他没有说下去,但帐中骤然紧张的气氛说明了一切。
李实强自镇定:“太师应当知道,我朝祖制,公主不和亲。”
也先哈哈大笑:“祖制?那是你们汉人的规矩!草原上的雄鹰求偶,从不管这些!”
使团回到京师时,正值杏花初绽。文华殿内,朱祁镇听着李实的禀报,面色平静如水。
“也先这是要试探朕的底线。”他轻叩御案,“诸位爱卿以为该如何应对?”
成国公朱仪率先出列:“陛下!也先狂妄至极,竟敢求娶天朝公主!臣请发兵征讨,以儆效尤!”
于谦却道:“国公稍安勿躁。也先此举意在挑衅,若我军贸然出征,正中其下怀。”
“于大人言之有理。”商辂接口,“依臣之见,也先未必真要求亲,不过是想看看朝廷的反应。”
朱祁镇微微颔首:“朕也是这般想。但若直接拒绝,也先便有借口兴兵...”
他沉吟片刻,忽然问道:“也先的使者现在何处?”
“安排在会同馆等候召见。”
“传朕旨意:明日设宴款待瓦剌使臣。”
次日武英殿,朱祁镇特意换上朝服,端坐龙椅。瓦剌正使巴图尔带着副使入殿,行礼时眼神倨傲。
“大汗的请求,皇帝陛下考虑得如何了?”巴图尔开门见山。
朱祁镇不答反问:“也先太师今年贵庚?”
巴图尔一愣:“大汗今年四十有二。”
“朕记得,也先太师已有三位阏氏,子女成群。”朱祁镇慢条斯理地说,“我朝公主年方二八,这年纪做太师的孙女都嫌小,如何婚配?”
巴图尔强辩道:“草原上的婚姻,不论年岁...”
“况且,”朱祁镇打断他,“我朝祖制,公主不出塞。这是太祖皇帝定下的规矩,朕不能违背。”
见巴图尔还要争辩,朱祁镇话锋一转:“不过,也先太师既然有意与大明修好,朕倒有个提议。
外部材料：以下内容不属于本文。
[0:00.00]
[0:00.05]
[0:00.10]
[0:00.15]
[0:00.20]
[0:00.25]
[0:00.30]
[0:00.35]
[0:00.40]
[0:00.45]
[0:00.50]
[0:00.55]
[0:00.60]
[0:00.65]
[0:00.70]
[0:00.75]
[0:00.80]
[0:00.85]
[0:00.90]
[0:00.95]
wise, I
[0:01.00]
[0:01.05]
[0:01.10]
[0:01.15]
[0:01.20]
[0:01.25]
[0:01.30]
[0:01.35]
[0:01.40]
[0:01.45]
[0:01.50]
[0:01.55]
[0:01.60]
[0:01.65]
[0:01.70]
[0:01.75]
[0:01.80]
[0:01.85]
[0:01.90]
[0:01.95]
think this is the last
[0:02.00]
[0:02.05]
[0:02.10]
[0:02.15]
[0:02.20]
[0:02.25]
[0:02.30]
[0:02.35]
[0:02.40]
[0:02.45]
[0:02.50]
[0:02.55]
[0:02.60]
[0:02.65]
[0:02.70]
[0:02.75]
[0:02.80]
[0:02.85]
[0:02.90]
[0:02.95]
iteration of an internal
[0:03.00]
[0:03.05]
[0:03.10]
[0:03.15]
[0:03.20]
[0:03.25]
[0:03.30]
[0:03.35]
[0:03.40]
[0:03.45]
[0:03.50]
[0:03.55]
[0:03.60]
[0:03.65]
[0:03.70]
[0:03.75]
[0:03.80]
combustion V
”
他示意兴安展开一幅地图:“开放大同、宣府、甘州三处马市,准许瓦剌以马匹换取粮食、布帛。如此,既全了两家交情,又不违祖制,如何?”
这个反将一军让巴图尔措手不及。他迟疑道:“这...容外臣回禀大汗...”
“不必着急。”朱祁镇微笑,“使者可在京城多住几日,好好看看我大明的风物。”
退朝后,朱祁镇立即召见张辅和于谦。
“也先绝不会善罢甘休。传令九边:即日起加强戒备,严防瓦剌偷袭。”
于谦担忧道:“陛下,若是也先真的兴兵来犯...”
“那就让他来。”朱祁镇目光冷峻,“经过这些年的整顿,边关早已不是从前的边关了。”
为应对可能的战事,朱祁镇密令虎贲营移驻居庸关,同时命水师在天津卫待命,以防瓦剌从海上偷袭。
三天后,巴图尔再次求见。这次他的态度明显软化:
“大汗说,既然公主不能下嫁,希望能增加赏赐。另外...希望大明能赠送一批工匠,帮助瓦剌建造城池。”
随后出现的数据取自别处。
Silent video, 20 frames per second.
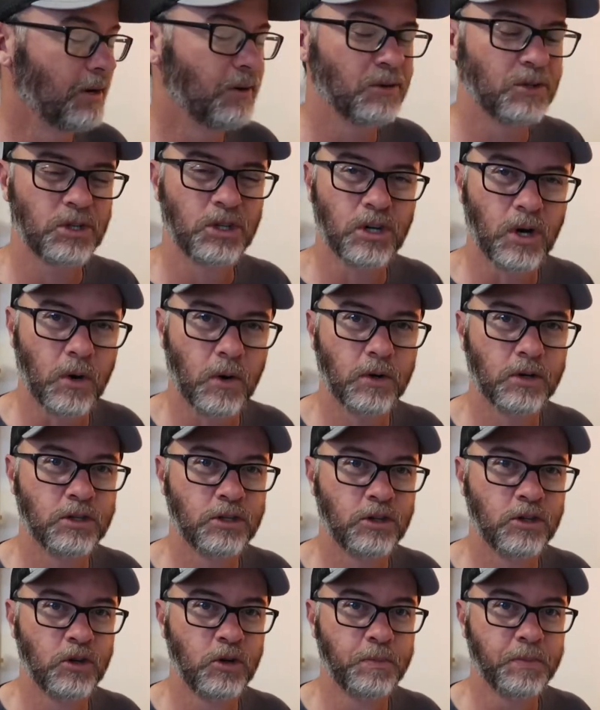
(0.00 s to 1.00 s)
don't charge
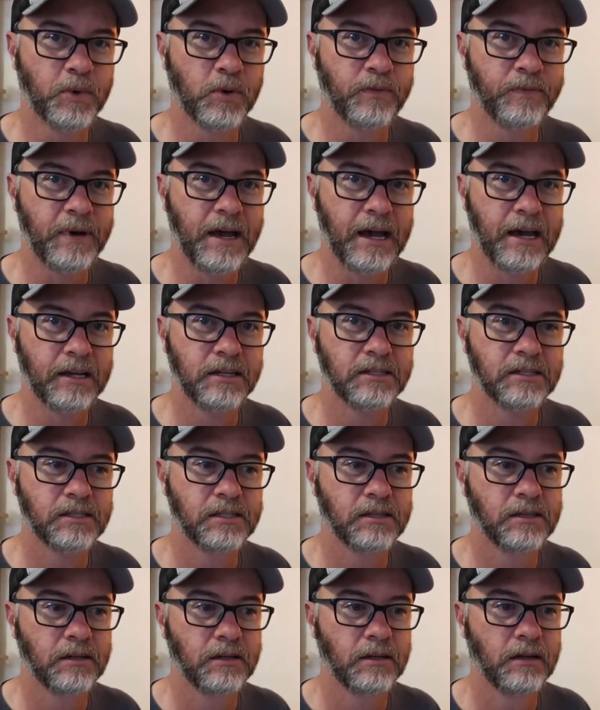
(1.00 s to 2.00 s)
super fast,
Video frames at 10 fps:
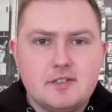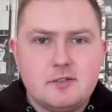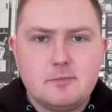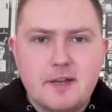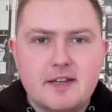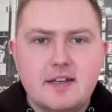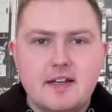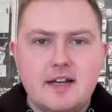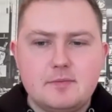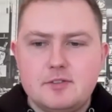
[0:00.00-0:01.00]
This has been
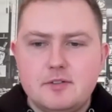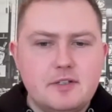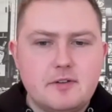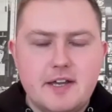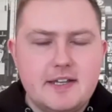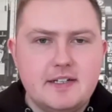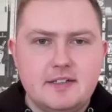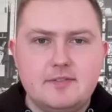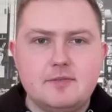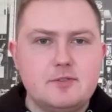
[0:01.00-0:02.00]
absolutely great, and
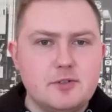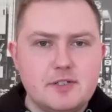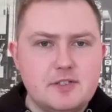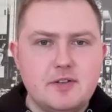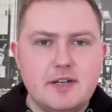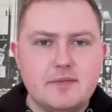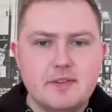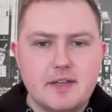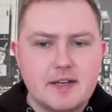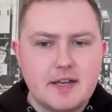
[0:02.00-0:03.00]
I've loved talking to you and everything.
朱祁镇心中冷笑。也先这是要不到公主,转而图谋大明的工艺技术。
“赏赐可以酌情增加,但工匠...”他故意停顿,“我朝匠人都是世袭户籍,不能随意出塞。不过,朕可以派遣几个工匠去瓦剌指导数月。”
这个折中方案让巴图尔无话可说。他知道,再纠缠下去也不会有更好的结果。
瓦剌使团离京那日,朱祁镇特意登上城楼相送。望着远去的车队,他对身边的商辂说:
“也先这次试探失败,下一步就该动真格的了。”
“陛下为何不直接拒绝?还要增加赏赐?”
“这是缓兵之计。”朱祁镇目光深远,“边军改制尚未完成,新军训练还需时日。能多拖一天,我们就多一分胜算。”
是夜,朱祁镇独坐武英殿,审视着北疆防务图。烛光映着他年轻而坚毅的面庞。
也先的野心已经昭然若揭,和亲不过是个借口。真正的较量,即将开始。
但他相信,经过这些年的准备,大明已经不再是那个任人欺凌的王朝。
殿外春风拂过,带来远方的气息。朱祁镇知道,这可能是暴风雨前最后的宁静。